The first thing to realise about sports is that they’re quite daft, and almost entirely pointless – there’s no intrinsic reason for thirty people to chase an egg-shaped ball around a field they can only throw backwards, and get unusually violent in the pursuit of said egg, but that hasn’t stopped rugby from being a thing. With this in mind, it’s easy to see sports – like fashion, motoring, or basically any hobby – as an indulgence in the unnecessary, a break respite from a world where we have to work insane hours to provide for ourselves, or we have to have near-literal fistfights with call centre workers to get our bloody Internet going again. Our society has become one of obligation, and annoying, repetitive and scary obligation at that; it’s quite comforting to know that we can watch people sweep the ice around a big puck on TV, and it be totally cool.
I touched on the communal element of sports in the first post, but I only really thought about this side of things in explicit relation to the sport in question, namely that you can meet new people, and enjoy tossing a ball to them. But having been to bars, parties and clubs with people I know exclusively through sports, I’m seeing participation in these games as a means to an end of engaging with people (which I do find more fun than even the most intense dodgeball session), rather than lumping playing time and socialising time into the same end.

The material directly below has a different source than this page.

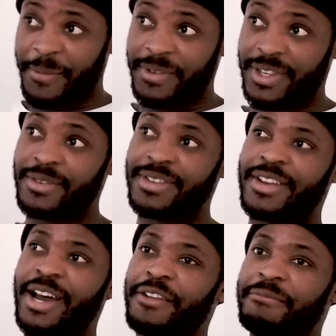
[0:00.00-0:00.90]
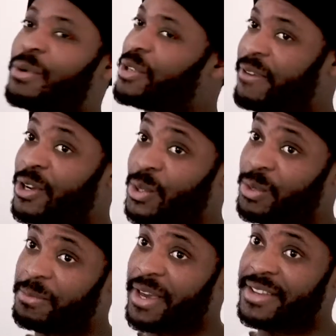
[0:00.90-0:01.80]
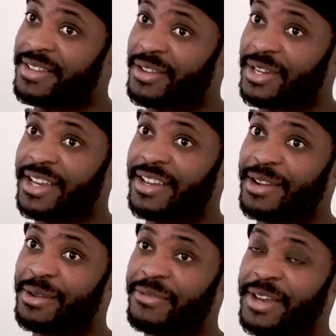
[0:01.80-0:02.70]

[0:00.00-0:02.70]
So it's a kind of multifunctional space, that kind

This approach means I’m meeting a much wider range of people than I’d know if I just stuck to people on my course, for instance; I love my literature mates and their interests in books and tolerating the existences of other human beings, but sometimes it’s fun to hang out with an arsehole doing a science degree, who’s a bit of a cynical, amusingly offensive, frakker. Engaging with people through an activity where your shared interest is based on your physical body – i.e. sport – leads to a much more diverse group of friends than meeting people through activities that focus on one’s character and ideas, i.e. a university degree or a society based around an art form or whatever.
Sports are also objective: there are winners, and there are losers, and while it can be debated if the winners ‘deserved’ to win, this clarity and sense of solution at the end of a game is a nice contrast to the worlds of art and history, where so much enjoyment comes from the grey areas, and the discussions around which is the most influential piece of art, or what a particular leader’s motives and interests were at any given time. Obviously, a world without debate and discussion is a rather Orwellian world, but it is nice to step out of the endlessly discursive world I’m usually in, what with my literature degree and writers’ societies and whatnot, and be able to stand with confidence and declare ‘we lost by 35 goals, we suck ass’.

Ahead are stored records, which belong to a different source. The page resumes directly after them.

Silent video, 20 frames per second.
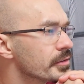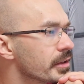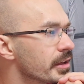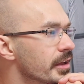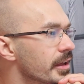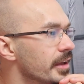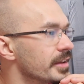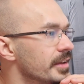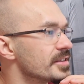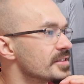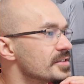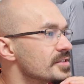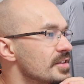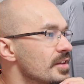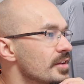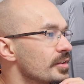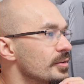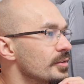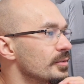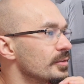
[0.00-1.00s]
Okay,
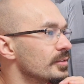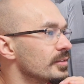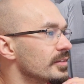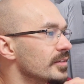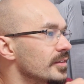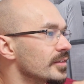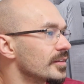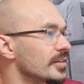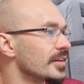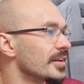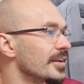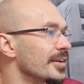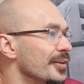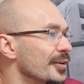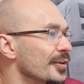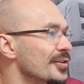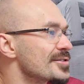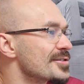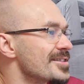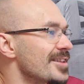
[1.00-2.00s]
so it
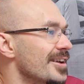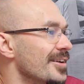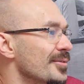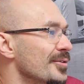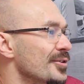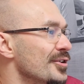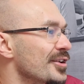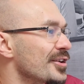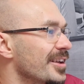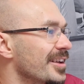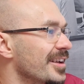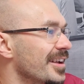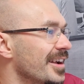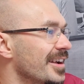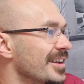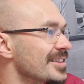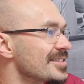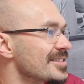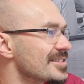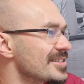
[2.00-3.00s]
looks like we're looking
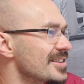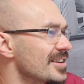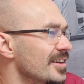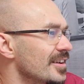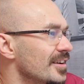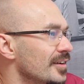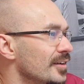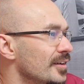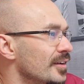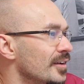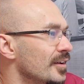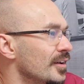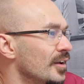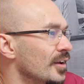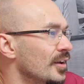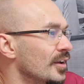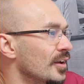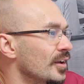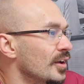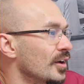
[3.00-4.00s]
at uh,
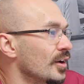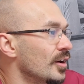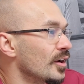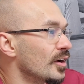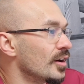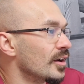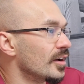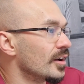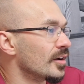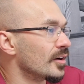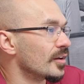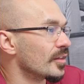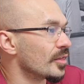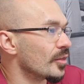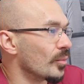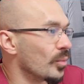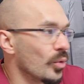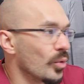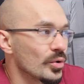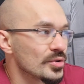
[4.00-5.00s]

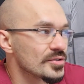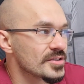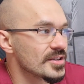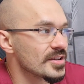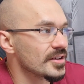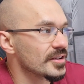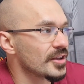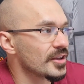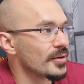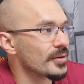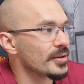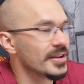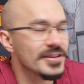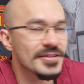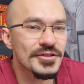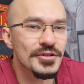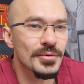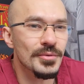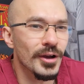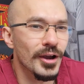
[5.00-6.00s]
the water going
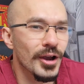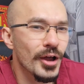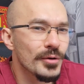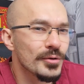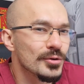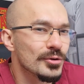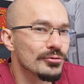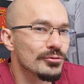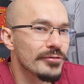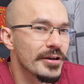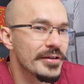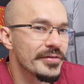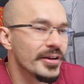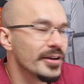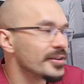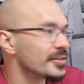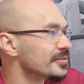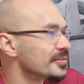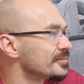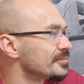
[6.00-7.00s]
into a local
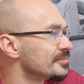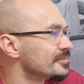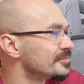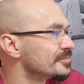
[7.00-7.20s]
river.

There are still problems with sport – think the ridiculous gap between the highest-paid and lowest-paid individuals involved in the sporting world, the gender gap, the historic racism here in the UK and Italy – but I’d now see them as problems with the people who do sport, rather than the concept itself. As with any hobby, it is what you make it, and while I see it as an opportunity to meet people who are different to oneself, others may see it as a simplified version of socialisation, where annoying things like ‘ideas’ and ‘opinions’ can be shunted aside because you’re only going to Powerleague for an hour. But those simplified versions don’t reflect every athlete and armchair coach in the world, so regardless of how many people are shoved off trains for stupid, ignorant reasons, I’m going to keep following and participating in sports, because they’re still stupidly cool.